■ **Problem description**
In the copy of these records, include no pictures and change nothing else.

****************************************

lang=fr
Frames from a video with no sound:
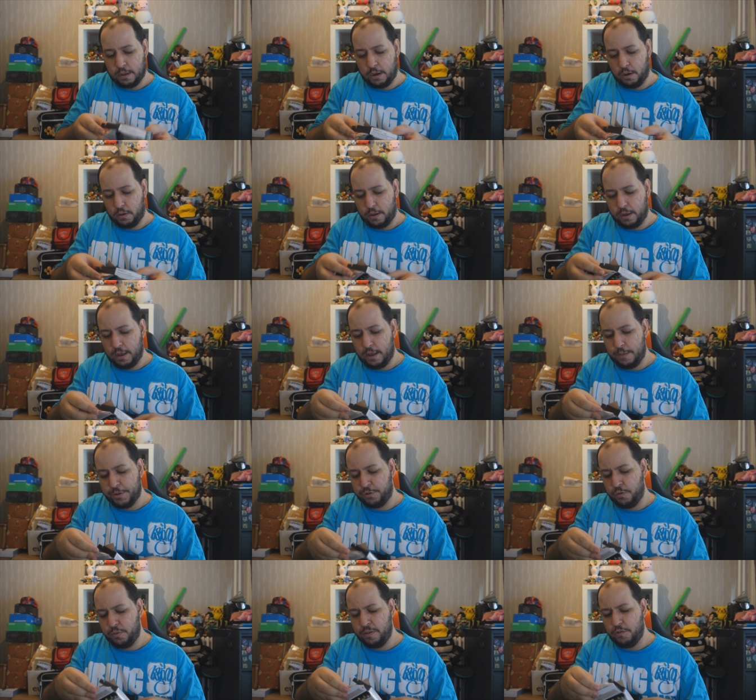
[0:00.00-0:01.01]
Alors, ah,
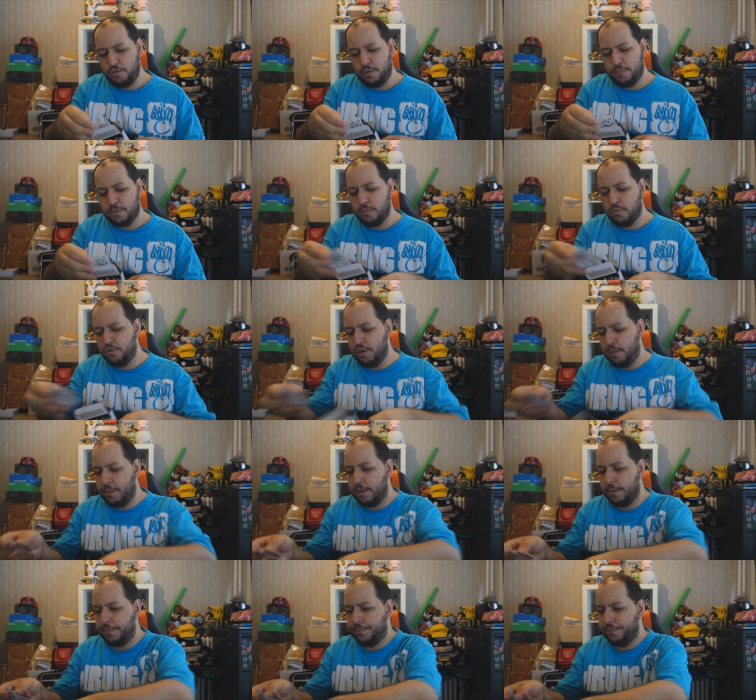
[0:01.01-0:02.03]
bah celui-ci, il me semble que je ne l'ai
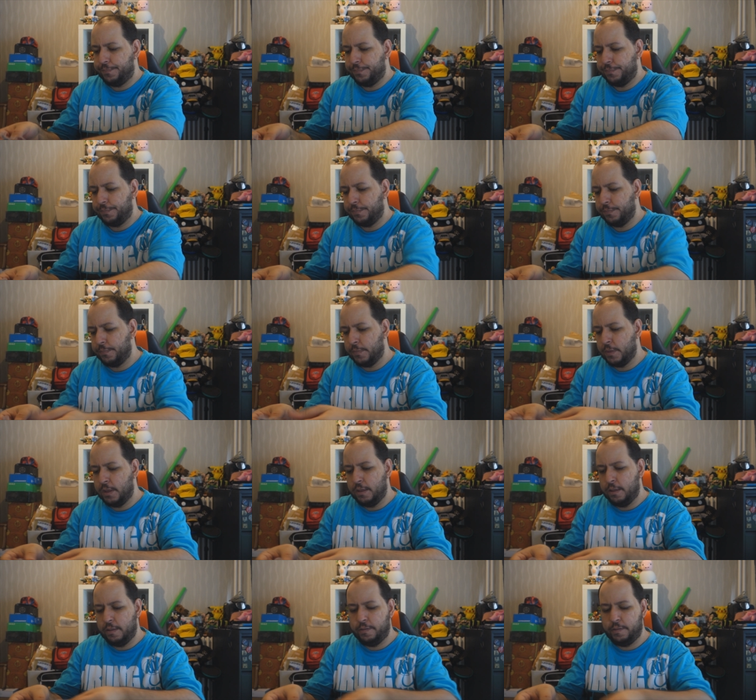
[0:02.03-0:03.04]
pas.
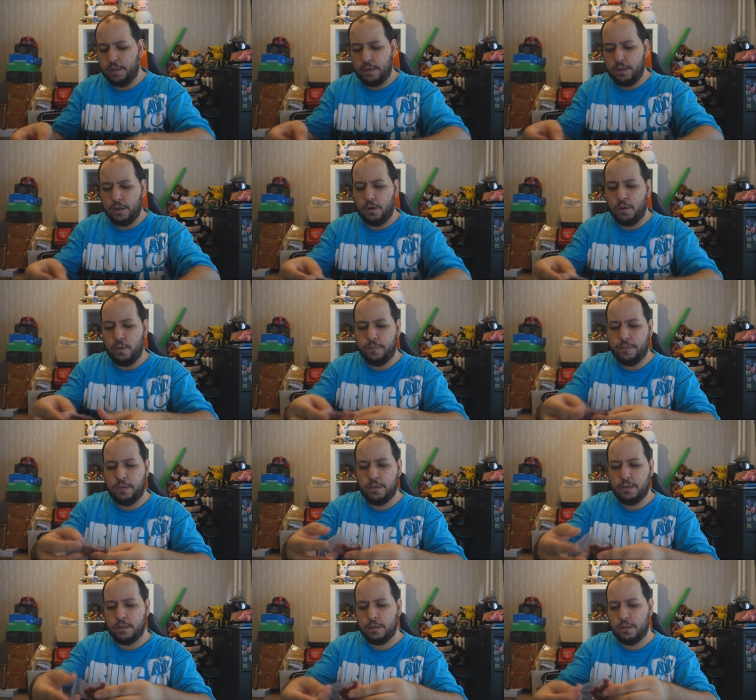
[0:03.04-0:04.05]
C'est
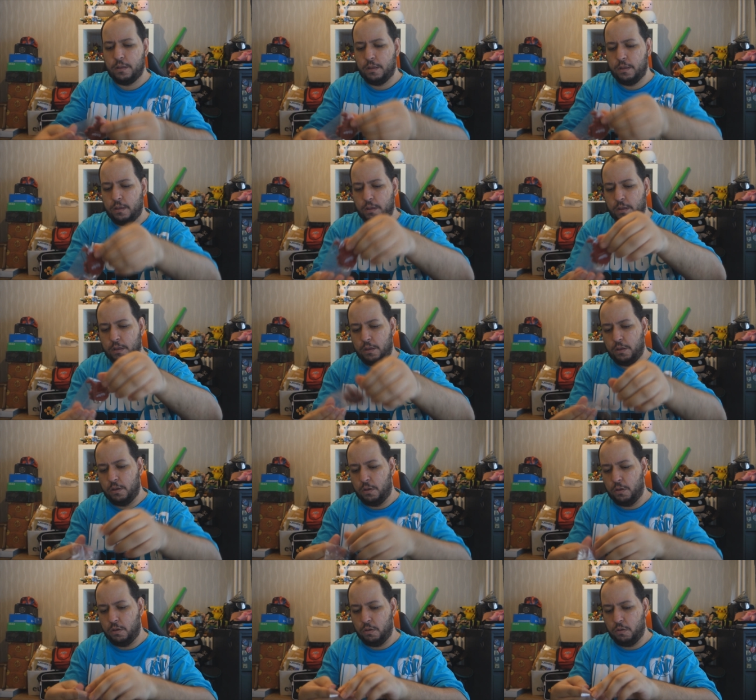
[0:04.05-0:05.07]
Luffy.
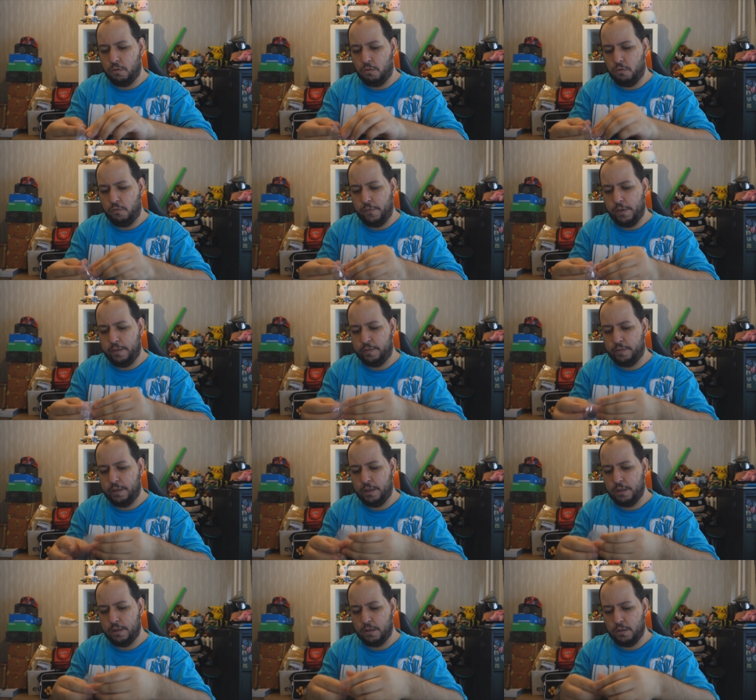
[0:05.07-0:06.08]
Euh, on va
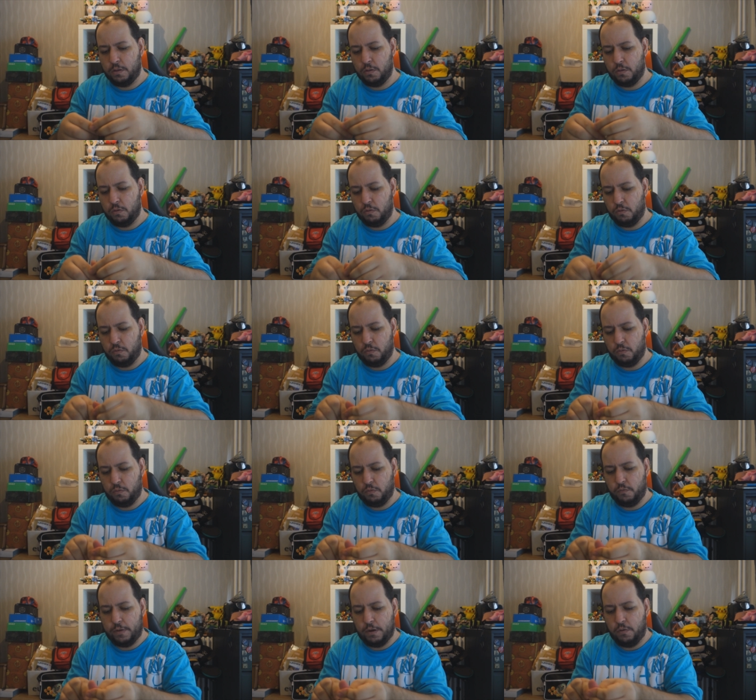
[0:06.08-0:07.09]
essayer.
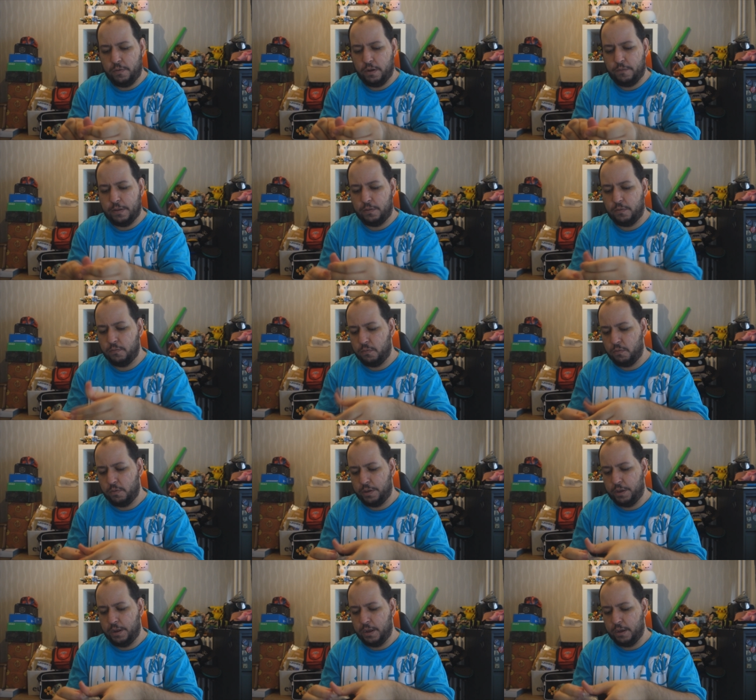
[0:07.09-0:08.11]
On va voir de façon,
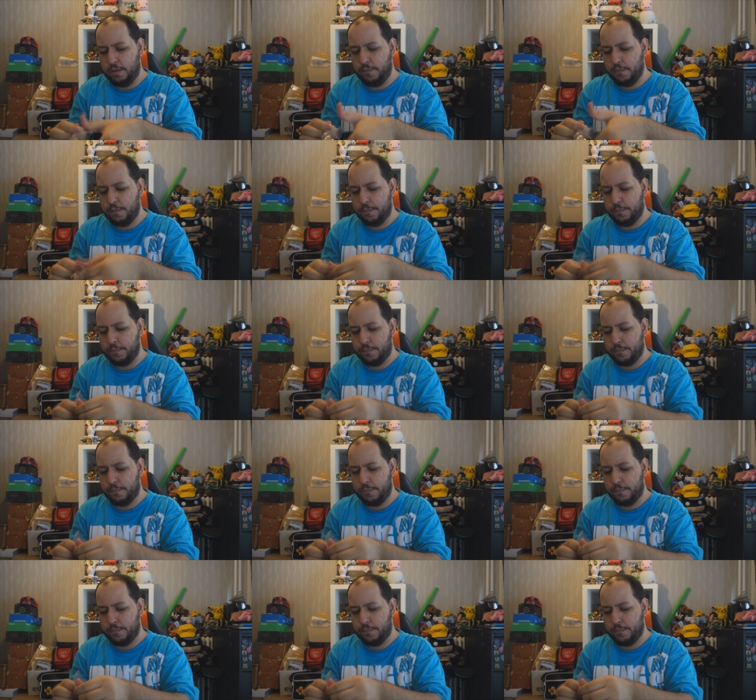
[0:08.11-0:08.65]
quoi qu'il arrive.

****************************************

■ **Exercise solution**
lang=fr
Frames from a video with no sound:
[0:00.00-0:01.01]
Alors, ah,
[0:01.01-0:02.03]
bah celui-ci, il me semble que je ne l'ai
[0:02.03-0:03.04]
pas.
[0:03.04-0:04.05]
C'est
[0:04.05-0:05.07]
Luffy.
[0:05.07-0:06.08]
Euh, on va
[0:06.08-0:07.09]
essayer.
[0:07.09-0:08.11]
On va voir de façon,
[0:08.11-0:08.65]
quoi qu'il arrive.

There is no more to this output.